At first we thought people would just look from a safe distance, but folks are very interactive these days, so we've been able to help close the budget deficit by adding all kinds of special packages Pelican Bay Specialthat let tourists interact with residents, by hanging around the exercise yard, say, or by dining with mean-looking but carefully selected "criminals" in the cafeteria. We were worried about including the maximum security Pelican Bay State Prison in the program, because not much goes on there, but we've had unexpected success with a premium tour that includes several days in solitary confinement. And all before we've even had the opportunity to complete a deal with Disney to turn San Quentin into an interactive theme park.
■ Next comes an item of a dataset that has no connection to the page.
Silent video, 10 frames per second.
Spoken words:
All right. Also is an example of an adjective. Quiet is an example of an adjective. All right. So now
I Went to San Quentin and All I Got Was This Lousy T-Shirt

Our biggest problems weren't with finding fun things to do or with arranging thrilling but safe interactions between inhabitants and visitors, but with infrastructure. As you might expect, most lockups were situated originally without giving much thought to tourist amenities. Since the prison facilities themselves are packed with twice as many inhabitants as they were designed for, we had to come up with enough food, water, parking and lodging off campus to accommodate what has turned out to be a flood of visitors. In the end the governor's plan has not only been a boon to the treasury and to the prisoners who have been provided with all kinds of opportunities to polish their social and acting skills, but also to the 36 local communities all around the state that have benefited from new roads, water and sewer systems, motels, and eateries, nearly all of them built by volunteers from the jails.
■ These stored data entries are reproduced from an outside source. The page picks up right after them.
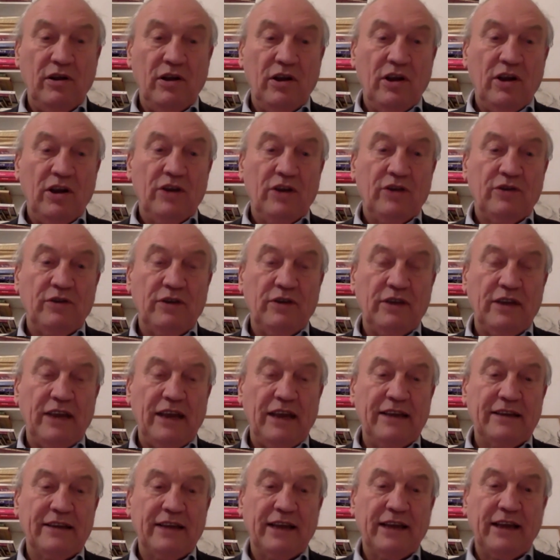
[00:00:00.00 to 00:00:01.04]
So it's
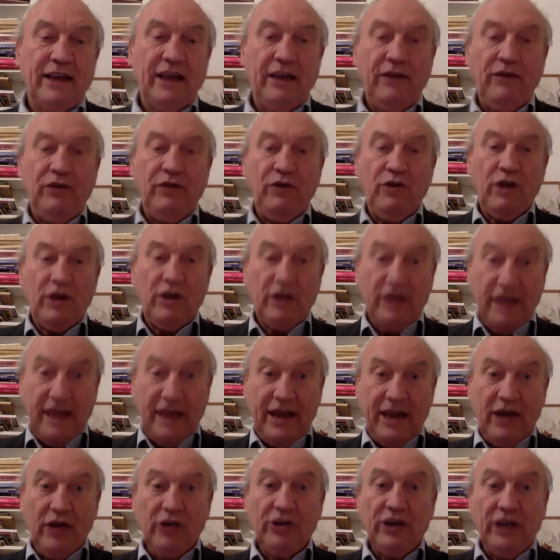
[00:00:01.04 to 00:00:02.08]
like if you are
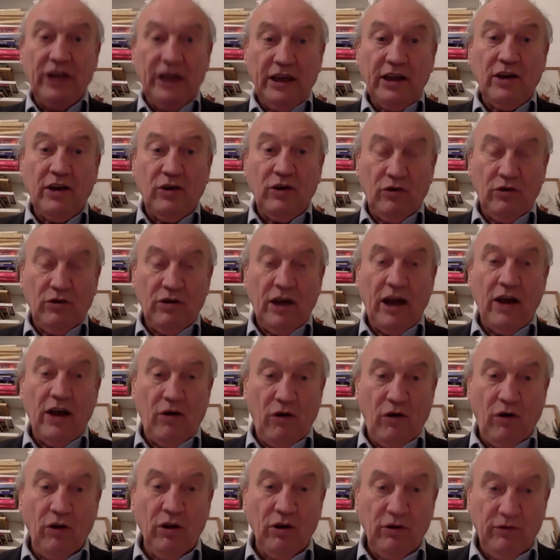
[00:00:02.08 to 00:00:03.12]
chaotic uh,
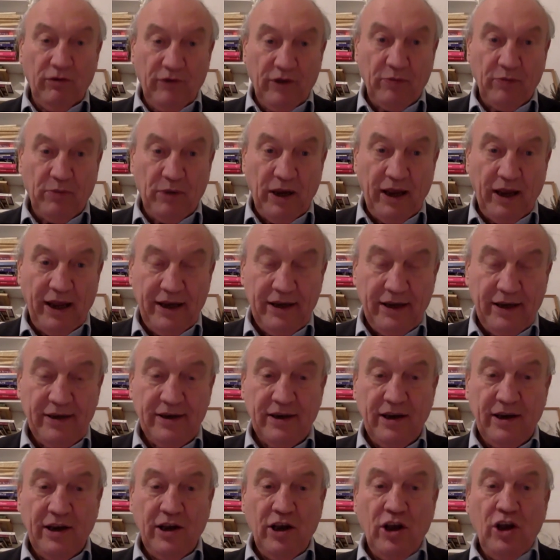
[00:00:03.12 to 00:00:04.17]
all over the place,
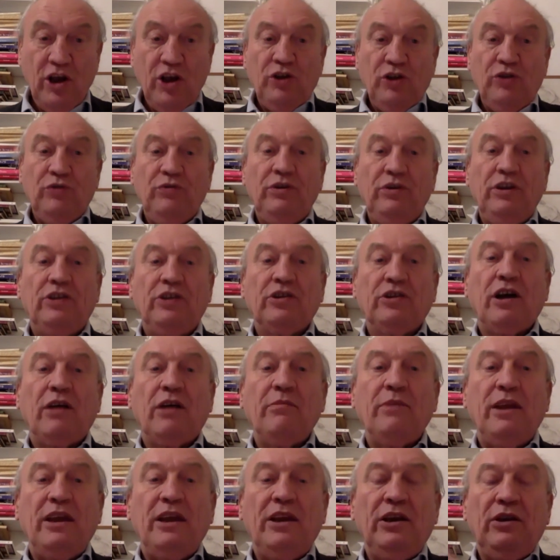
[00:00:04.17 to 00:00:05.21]
you need to come
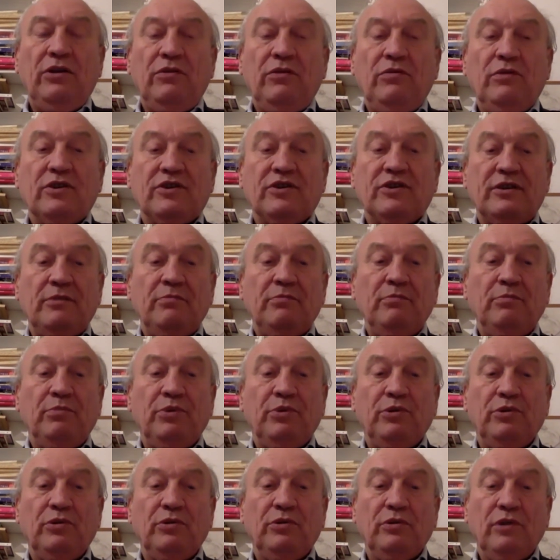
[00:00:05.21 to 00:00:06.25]
into a
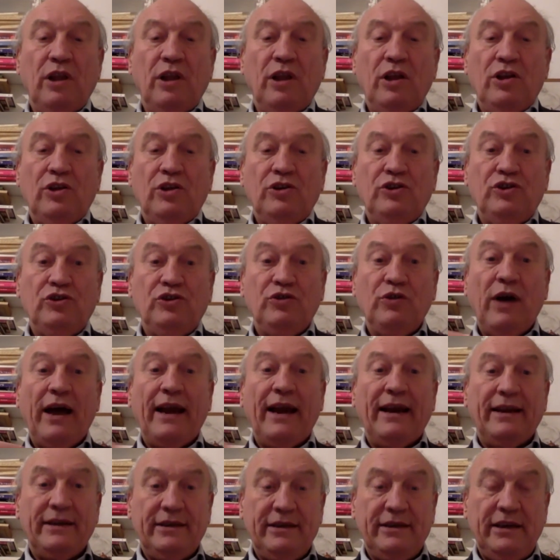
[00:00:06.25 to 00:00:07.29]
simple
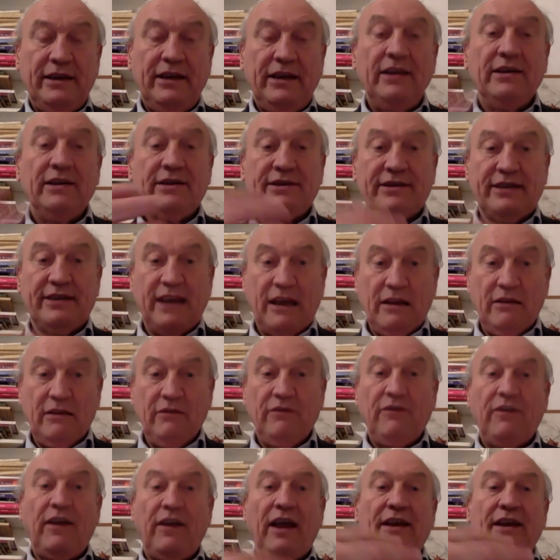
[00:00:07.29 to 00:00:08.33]
duality, self
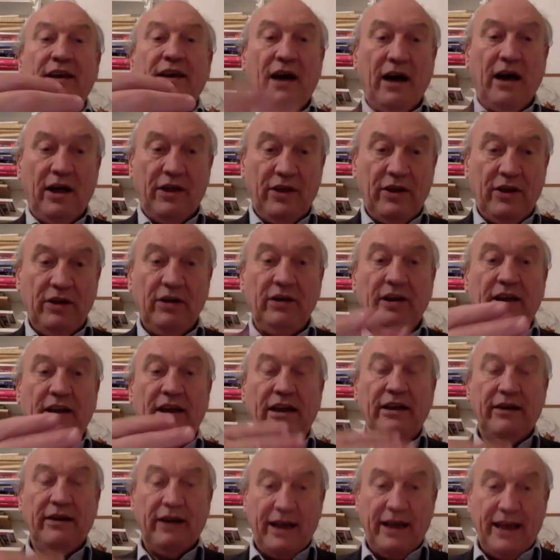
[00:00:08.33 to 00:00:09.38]
and other.
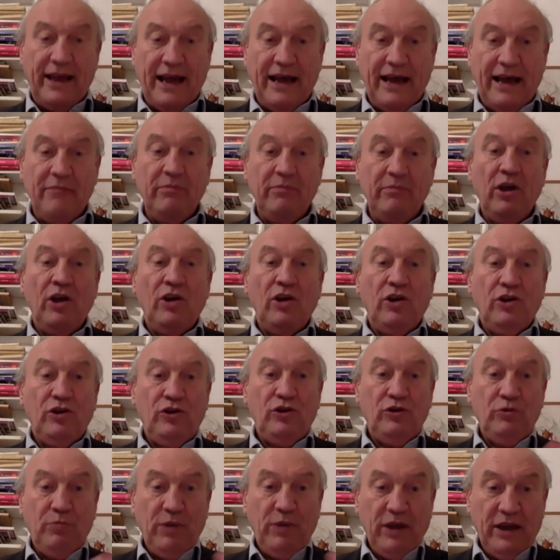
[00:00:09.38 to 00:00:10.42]
Here I am. You
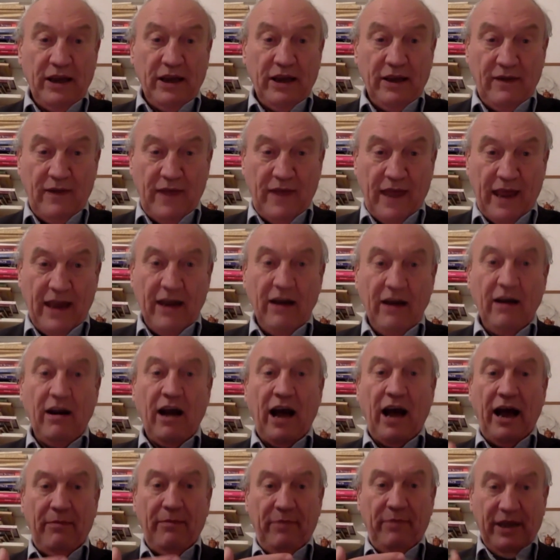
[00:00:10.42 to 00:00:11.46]
begin there.
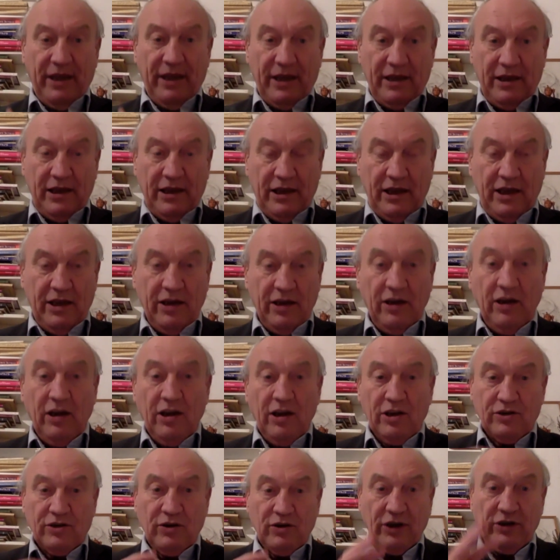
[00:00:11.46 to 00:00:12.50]
I begin mm. here.
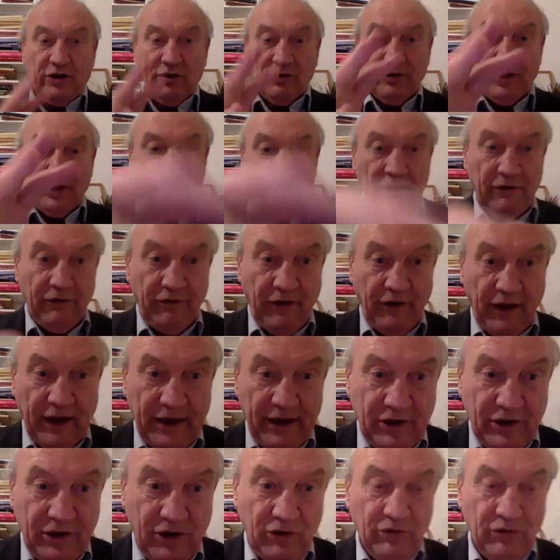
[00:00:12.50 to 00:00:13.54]
So I don't
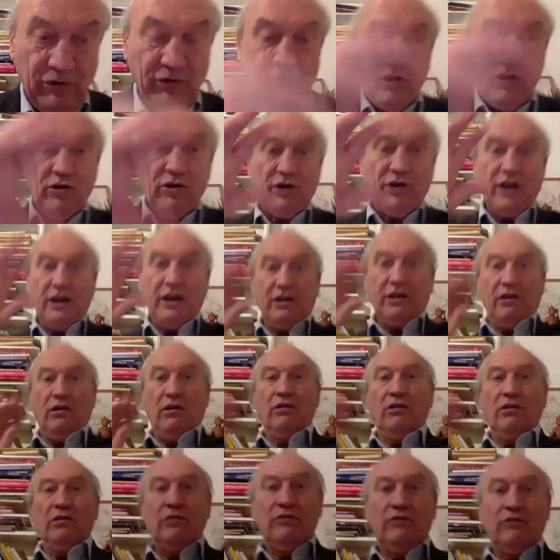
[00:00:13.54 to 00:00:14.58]
invade you or get mm.
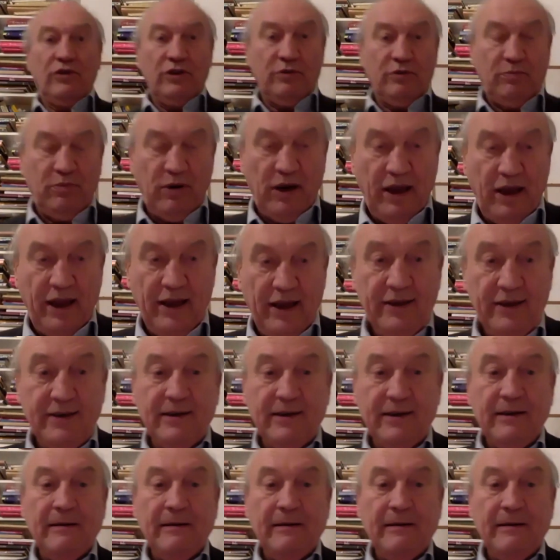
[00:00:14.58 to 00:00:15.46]
all over the place.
And the prisoners' gift shops have been doing land-office business with cups, hats, t-shirts, prison model kits, uniforms, clubs, handcuffs and other paraphernalia. Demand for the Taser Toddler, which delivers a dramatic but usually non-lethal jolt of electricity, have been through the roof.

As the governor himself put it, turning the prisons into "Zeus" has been a "win-win-win" for everybody involved.